The company said the bulk of the layoffs -- some 250 jobs -- will be at its Stocksbridge site, in South Yorkshire. Rotherham and Brinsworth, the company's other two South Yorkshire sites, will only a headcount reduction of around 15 each, with the rest of the cuts -- 70 positions -- in Newport, Wales.
Liberty acquired its South Yorkshire plants as part of a GBP100 million ($131 million) deal with Tata Steel in 2017. The sites roll speciality steel products used in the manufacture of vehicles, aircraft, industrial machinery and equipment for the oil and gas industry.
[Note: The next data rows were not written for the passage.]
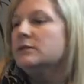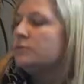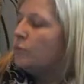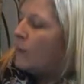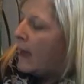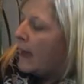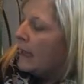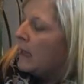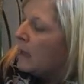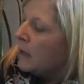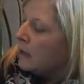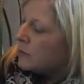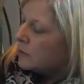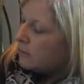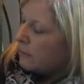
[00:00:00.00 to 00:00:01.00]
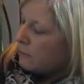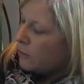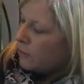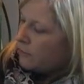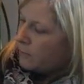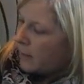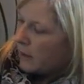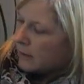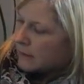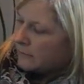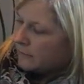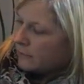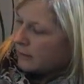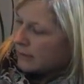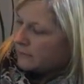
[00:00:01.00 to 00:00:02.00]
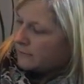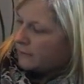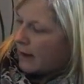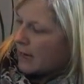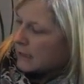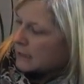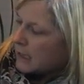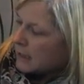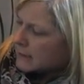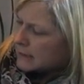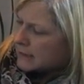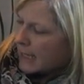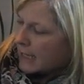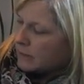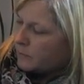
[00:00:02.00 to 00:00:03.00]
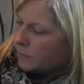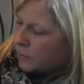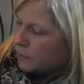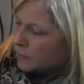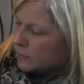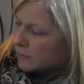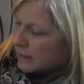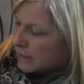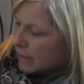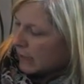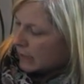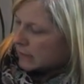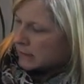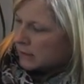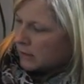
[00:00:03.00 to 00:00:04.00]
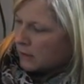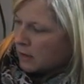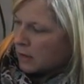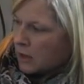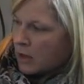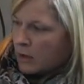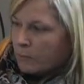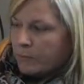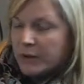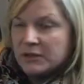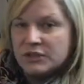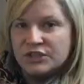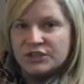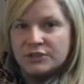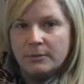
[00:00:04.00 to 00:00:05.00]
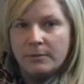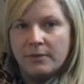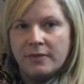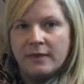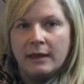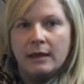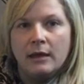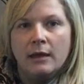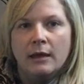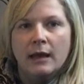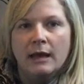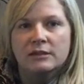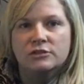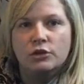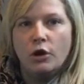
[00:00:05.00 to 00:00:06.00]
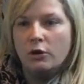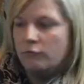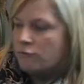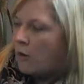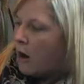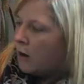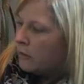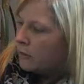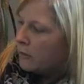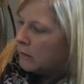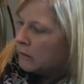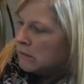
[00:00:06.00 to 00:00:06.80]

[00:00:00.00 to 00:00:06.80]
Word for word: his way to a moon party for his friend Zed Pootle 6. But something has gone wrong.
In Rotherham, the company has two electric arc furnaces with a combined 1.2 million mt/year crude steel design capacity. The company is producing at the moment, but did not specify to Platts the capacity at which it is running its furnaces.
The company has two rolling lines for the production of flat special steel at Brinsworth and Stockbridge.
The Newport plant was previously a mothballed site bought by Liberty in 2013, which it returnedto production in 2015.
Last year, the company pledged to invest GBP15 million to upgrade its Newport rolling mill and it said it will also install an electric arc furnace to roll materials produced onsite. The company produced around 300,000 mt at Newport last year, out of the facility's 1 million mt/year installed capacity, working slabs produced in its mill in Australia, according to market sources.
The falling price of hot-rolled coil in the UK has pressured steel producers, a situation further complicated by Brexit uncertainty.
The Platts UK hot-rolled coil index basis DDP West Midlands declined in 2019 from GBP495/mt in January to a low of GBP381.25/mt in November before recovering to end 2019 at GBP427.50/mt.